# taz.de -- PKK-Gründer Abdullah Öcalan: Der Kult um den Ex-Terrorchef
       
       > Abdullah Öcalan ist kurdischer Volksheld und türkischer Staatsfeind. Seit
       > 19 Jahren sitzt er wegen Hochverrat auf der Gefängnisinsel Imrali in
       > Haft.
       
 (IMG) Bild: Sein Bild ist allgegenwärtig: Öcalan-Flaggen bei einer Demo in Hannover
       
       Wuschige Brauen, dunkler Schnauzbart, das nicht mehr ganz so volle Haar an
       den Schläfen ergraut. Hasenzähne blitzen freundlich hervor, Lachfalten um
       die Augen lassen den Blick liebenswert erscheinen. Der Mann könnte der
       etwas bärige, aber sensible Onkel eines jeden Menschen mit Wurzeln in
       Anatolien sein. Einer, der einem bodenständigen Job nachgeht, bei dem er
       seine kräftigen Hände braucht, und in seiner Freizeit Gedichte von Pablo
       Neruda liest und Olivenbäume in Ölfarben malt.
       
       Abdullah Öcalan, PKK-Mitbegründer, Ex-Terrorchef, kurdischer Volksheld und
       türkischer Staatsfeind seit 1984. So weit, so Wikipedia. Doch wer ist
       dieser Mann, der seit 19 Jahren wegen [1][Hochverrats auf der
       Gefängnisinsel Imrali in Haft sitzt] und das Herz kurdischer Frauen und
       Männer höher schlagen lässt?
       
       Geboren 1949 in Şanlıurfa als Sprössling einer anatolischen Bauernfamilie,
       hat er laut eigenen Angaben eine turkmenische Mutter und einen kurdischen
       Vater.
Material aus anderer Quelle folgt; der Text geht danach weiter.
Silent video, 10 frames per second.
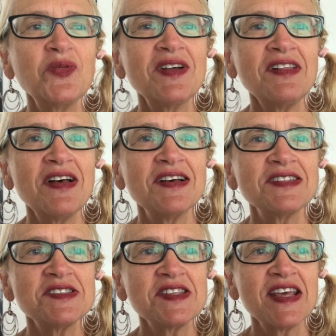you
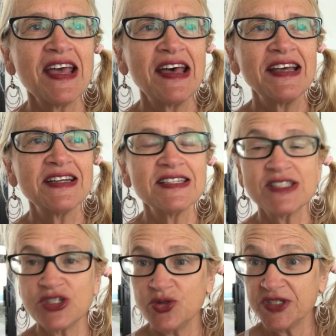realize that
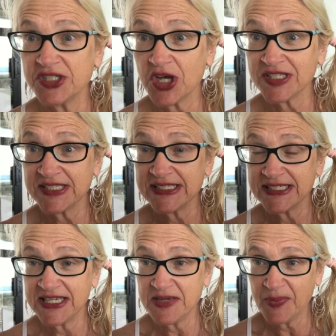it's too exhausting
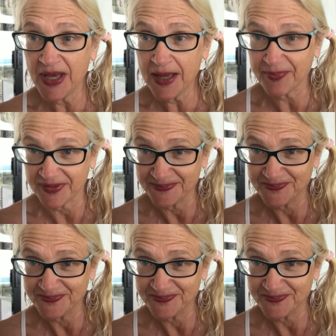to keep up.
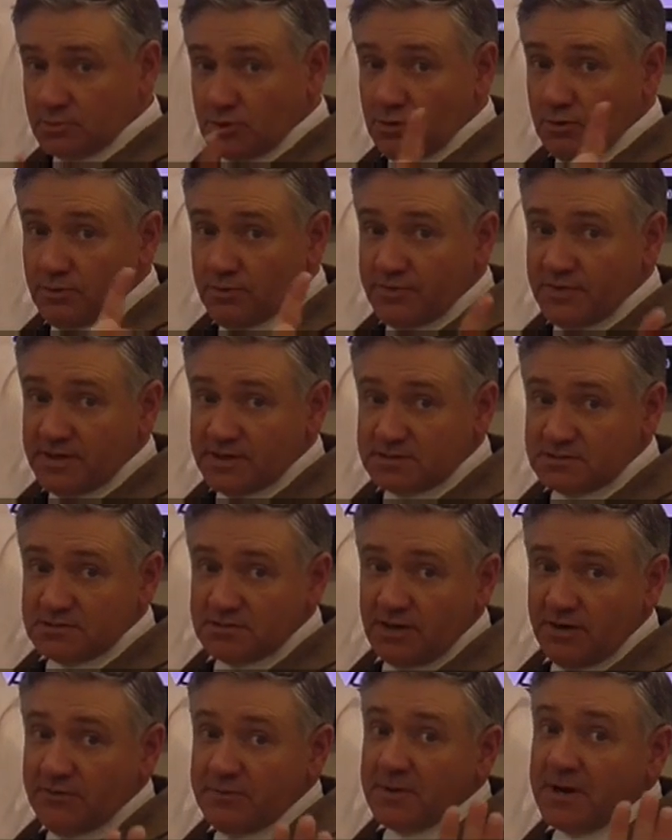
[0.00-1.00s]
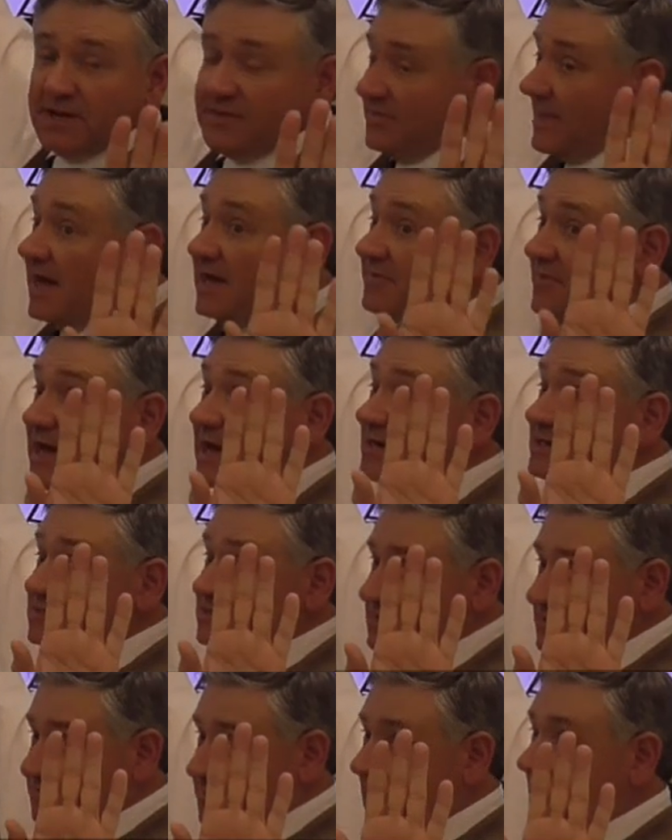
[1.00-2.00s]
Cool with this? Everybody, that
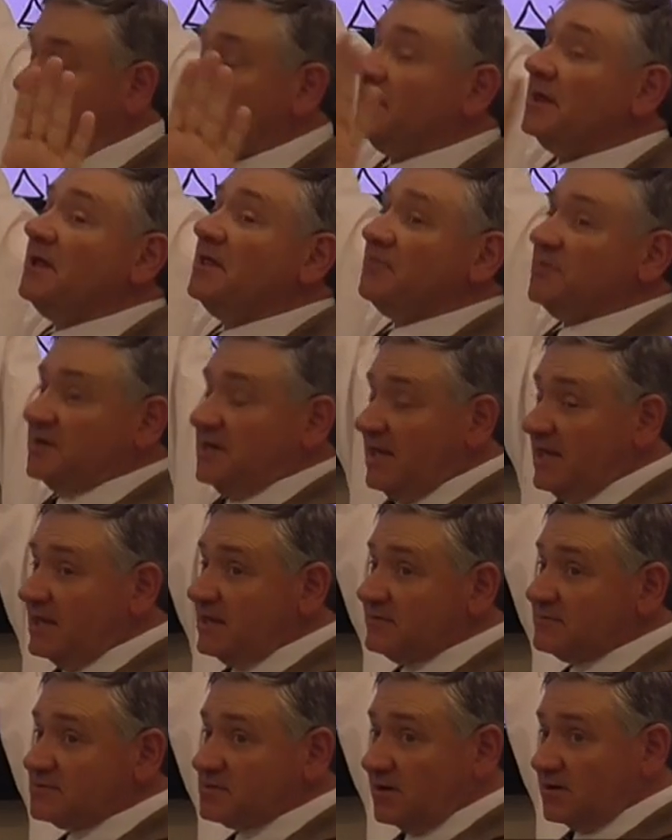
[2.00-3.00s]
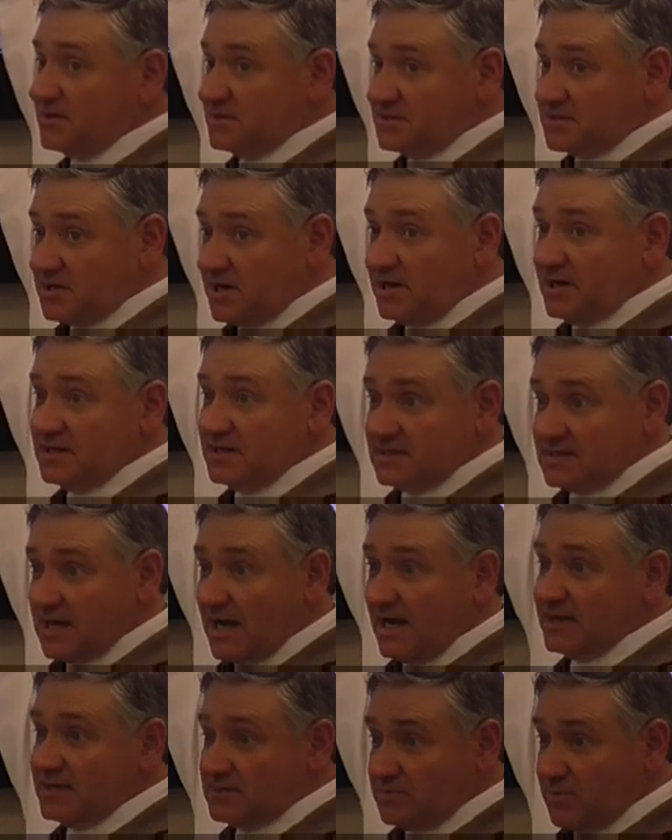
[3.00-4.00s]
isn't the problem. The negative
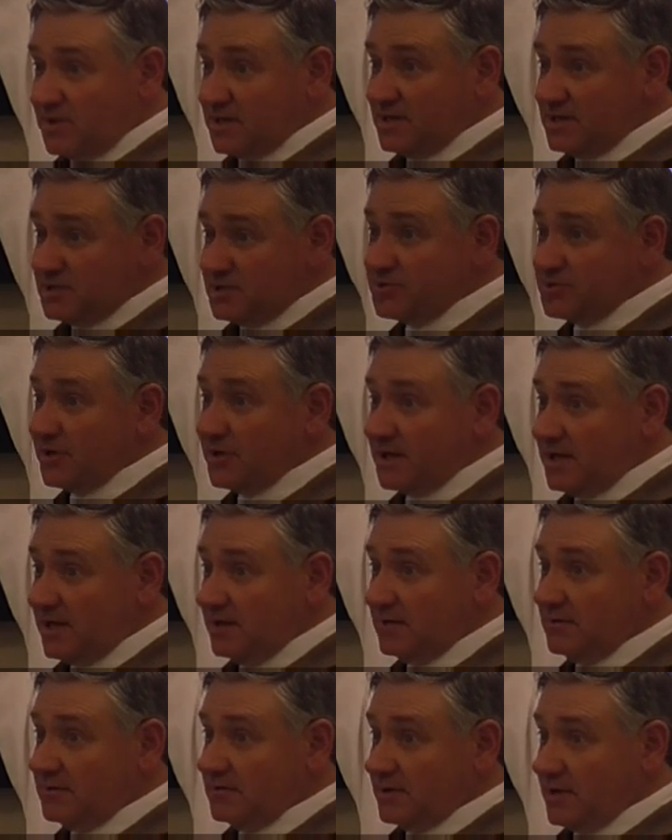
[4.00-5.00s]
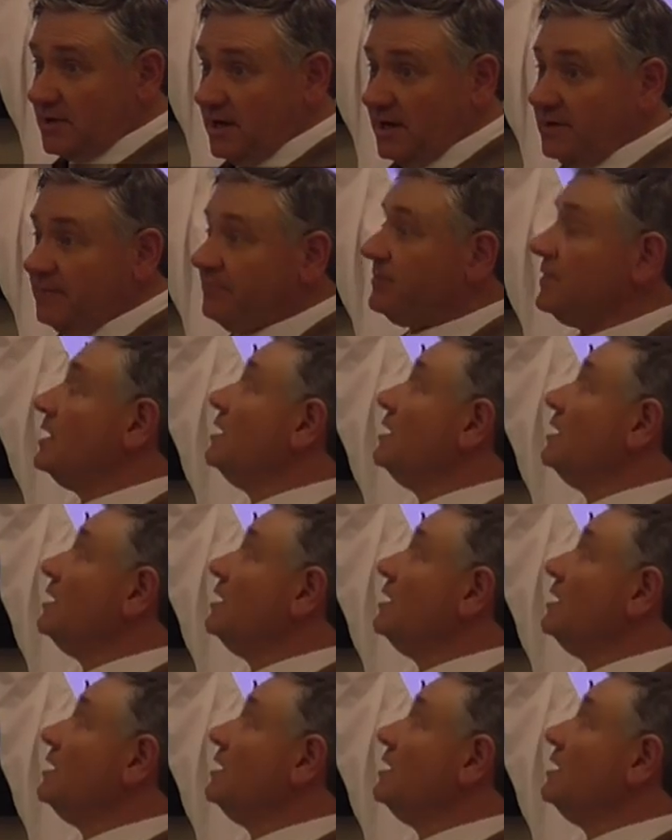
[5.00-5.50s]
side is where it gets tricky, okay?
Wie viele andere Grundschulkinder, die in der Peripherie des Landes
       aufwachsen, läuft klein Apo täglich stundenlang zur Schule und ist ein
       fleißiger Schüler.
       
       Bis in seine frühen Zwanziger flirtet er mit dem Lifestyle eines frommen
       Muslims, doch mit dem Politikstudium in Ankara packt ihn die Stimmung des
       revolutionären Aufbruchs. Als frischgebackener Linksrevoluzzer protestiert
       er 1972 gegen die Verhaftung des Studentenführers Deniz Gezmiş und wird
       festgenommen – der Beginn einer langjährigen On-Off-Beziehung mit dem
       türkischen Geheimdienst (MIT).
       
       ## PKK-Gründung im Jahr 1978
       
       Gerüchten türkisch-nationalistischer Internetforen zufolge wusste der
       weitsichtige MIT schon damals sofort: Dieser Kurde wird unbequem. Doch der
       Staat ignoriert die Warnungen. Öcalan radikalisiert sich in den kommenden
       Jahren, gründet 1978 mit anderen gewaltbereiten Hardcoresozen wie Kemal Pir
       (Märtyrer durch Todesfasten im Knast), Cemil Bayık (Deckname Cuma, aktuell
       Staatsfeind Nummer zwei) und Şahin Dönmez (Dissident, 1990 intern
       hingerichtet) [2][die Partiya Karkerên Kurdistanê (PKK)]. Nach dem
       Militärputsch 1980 setzt sich „Serok“ (Führer), wie ihn seine Anhänger
       nennen, nach Syrien ab und organisiert unter dem Schutz des Assad-Clans den
       Guerillakampf, der Öffentlichkeit seither als „Kurdenkonflikt“ bekannt.
       
       Die Hybris ist eine wichtige Eigenschaft für autoritäre Führer. Der Kult um
       seinen Namen – Kurdistans Wohnzimmer sind geschmückt mit seinem Konterfei –
       mag Öcalans Megalomanie, den Befreiungskampf selbst aus der Isolationshaft
       über seine Anwälte zu befehligen, einen Schubs gegeben haben.
       
       Nach diversen Verhandlungen mit der türkischen Regierung – [3][besonders
       gut liefen diese unter Recep Tayyip Erdoğan] – durfte in den Jahren 2013
       bis 2015 zu Newroz in der kurdischen Hochburg Diyarbakir mit freundlicher
       Genehmigung der AKP Öcalans Friedensbotschaft verlesen werden. Für einen
       kurzen Moment schien die kurdische Emanzipation voranzukommen. Kurz darauf
       kippt die Stimmung aber, beidseitig wird die Waffenruhe beendet, es gibt
       Kämpfe in Cizre.
       
       Es ist kein Geheimnis, dass die AKP-Regierung mit Öcalan versuchte, Druck
       auf die linke Oppositionspartei HDP auszuüben. Die Zerschlagung der
       prokurdischen HDP könnte Öcalan zum großen Comeback verhelfen.